All the tax contributions and sick pay etc. are more government meddling in the market, you’re right. My example hypothesised a truly free market as an easy way to visualise how the minimum wage destroys jobs. You’re totally wrong that you cant’ live on £2.50 an hour. If you’re homeless, or sharing a room with 3 people or whatever you can live on that, it totally sucks, but if somebody chooses to take the job they obviously prefer that option to not working, or they wouldn’t do it. In the situation I gave it is ECONOMICALLY IMPOSSIBLE for him to raise the wage. Why would you want the homeless dude not to even have the option?

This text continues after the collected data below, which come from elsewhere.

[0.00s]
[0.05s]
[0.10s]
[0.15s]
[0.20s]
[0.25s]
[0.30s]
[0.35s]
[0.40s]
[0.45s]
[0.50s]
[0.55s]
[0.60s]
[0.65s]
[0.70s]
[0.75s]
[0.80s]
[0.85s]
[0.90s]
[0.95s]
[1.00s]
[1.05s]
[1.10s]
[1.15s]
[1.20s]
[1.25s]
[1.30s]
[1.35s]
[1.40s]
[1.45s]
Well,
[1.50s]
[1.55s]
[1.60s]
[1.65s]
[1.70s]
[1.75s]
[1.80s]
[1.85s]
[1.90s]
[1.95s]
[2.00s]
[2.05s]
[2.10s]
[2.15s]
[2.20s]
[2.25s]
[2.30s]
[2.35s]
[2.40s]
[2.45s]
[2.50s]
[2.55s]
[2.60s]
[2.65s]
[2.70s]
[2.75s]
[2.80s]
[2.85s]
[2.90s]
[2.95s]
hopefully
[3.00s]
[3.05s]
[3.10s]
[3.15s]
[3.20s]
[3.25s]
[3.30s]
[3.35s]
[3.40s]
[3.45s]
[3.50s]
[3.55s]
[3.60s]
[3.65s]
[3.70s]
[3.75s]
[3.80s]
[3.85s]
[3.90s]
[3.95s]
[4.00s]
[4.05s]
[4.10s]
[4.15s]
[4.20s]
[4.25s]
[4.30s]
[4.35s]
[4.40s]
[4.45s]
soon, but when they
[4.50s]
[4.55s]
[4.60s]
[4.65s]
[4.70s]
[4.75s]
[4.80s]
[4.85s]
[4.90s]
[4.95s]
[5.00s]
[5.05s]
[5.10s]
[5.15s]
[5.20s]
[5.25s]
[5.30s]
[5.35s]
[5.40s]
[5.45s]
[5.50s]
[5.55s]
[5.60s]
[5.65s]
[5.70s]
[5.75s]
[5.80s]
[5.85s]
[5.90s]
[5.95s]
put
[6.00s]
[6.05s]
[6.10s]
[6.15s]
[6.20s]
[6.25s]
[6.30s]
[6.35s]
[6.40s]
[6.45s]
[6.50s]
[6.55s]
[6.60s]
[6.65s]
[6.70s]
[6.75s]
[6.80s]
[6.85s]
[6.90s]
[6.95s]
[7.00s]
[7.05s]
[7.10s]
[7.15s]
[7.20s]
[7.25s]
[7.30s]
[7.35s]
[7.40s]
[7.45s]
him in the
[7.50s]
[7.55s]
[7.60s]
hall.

If countries like Thailand etc. Introduced a minimum wage it would be the most disastrous thing imaginable. All our companies would take our “sweatshops” out and relocate them either back in this country or in another country which didn’t have ludicrous minimum wage laws. And then what? Those poor people you care about would have just lost some of the most prized jobs in their areas.

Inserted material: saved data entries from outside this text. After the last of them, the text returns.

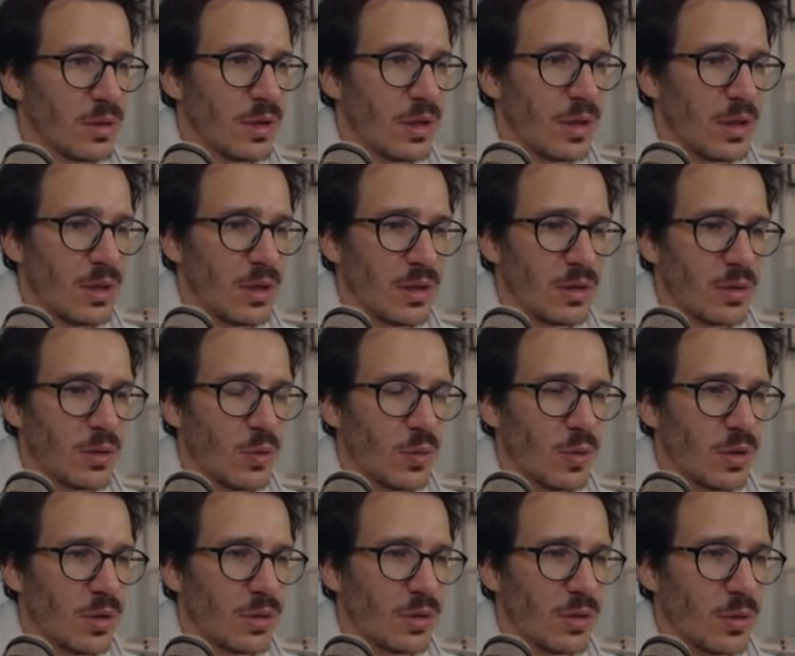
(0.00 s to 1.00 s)
another
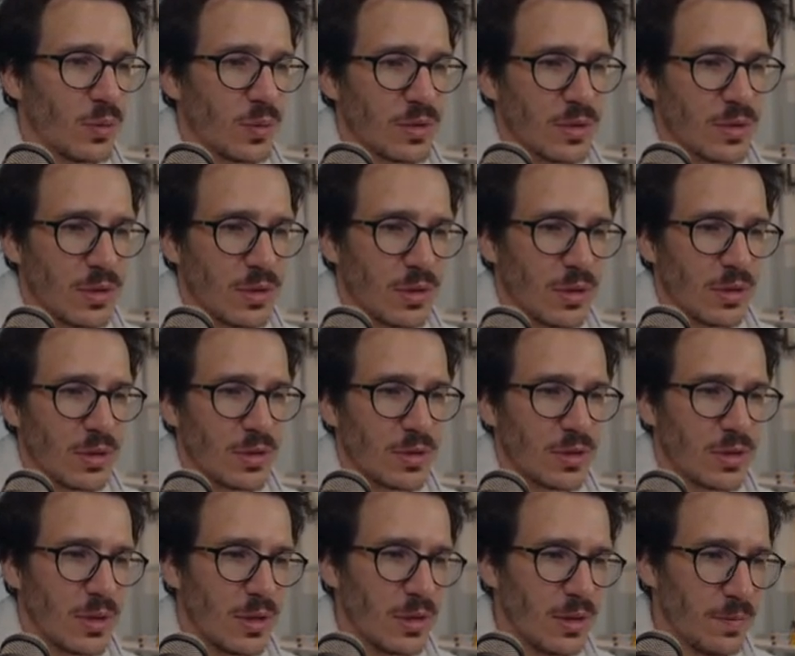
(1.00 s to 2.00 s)
one that was a little
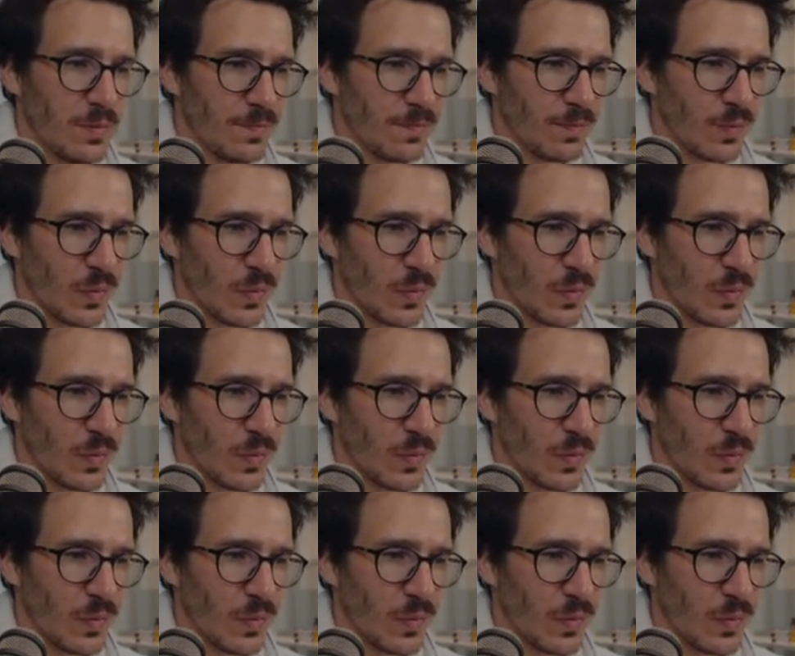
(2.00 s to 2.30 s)
silly.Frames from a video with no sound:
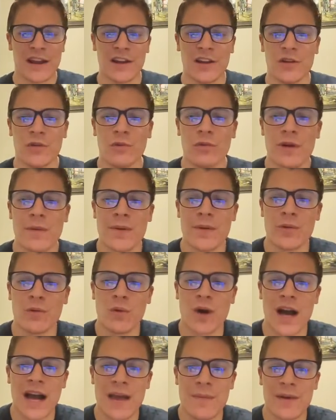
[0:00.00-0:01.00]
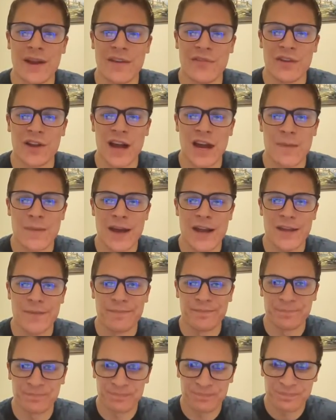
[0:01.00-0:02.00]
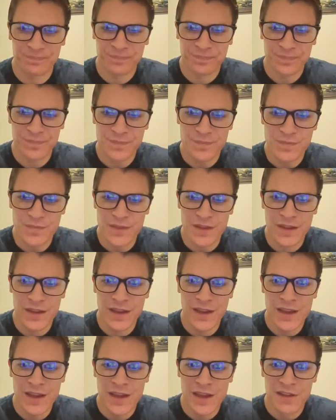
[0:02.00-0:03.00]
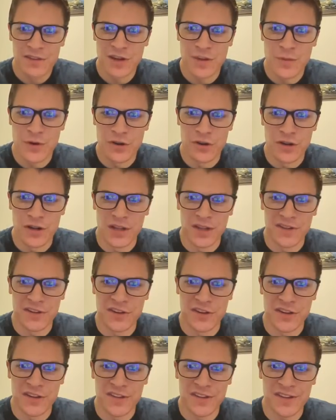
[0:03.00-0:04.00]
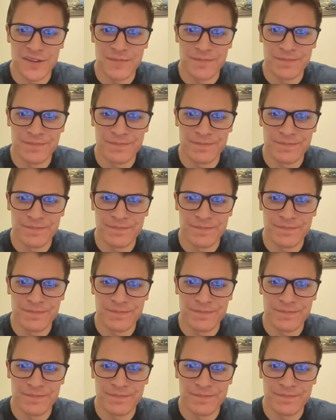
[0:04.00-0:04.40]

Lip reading: I don't remember why, but I forgot about it. So I murder all his units.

For a country to become rich it must go through the same industrialisation that western countries went through. This process happens as rich countries invest capital in them. Thinking you can use government guns to simply manufacture wealth out of thin air is economically naive. What these poor countries need is freedom from regulation and government, not more economic controls.
Minimum wage is only a small thing if you are on the job ladder. To those unemployed the minimum wage destroys jobs and makes it hard to get your foot in the door. It’s true that most people get paid more anyway, but those who are the biggest risk to employers, like I mentioned earlier, are the ones who get most hurt by the regulation. Young people, people with criminal backgrounds, homeless, drug addicts, etc.
January 17th, 2010 at 1:44 am
Here’s one:
How much money does a business owner have to have before they stop becoming a poor, down-trodden, self employed victim of big business, and start becoming a rich capitalist fat cat?
January 17th, 2010 at 2:14 am
Or even better:
If hiding your property from a potential thief is common sense, how is tax evasion a crime?
January 17th, 2010 at 6:08 am
Nice additions! Almost warrants a published part 2!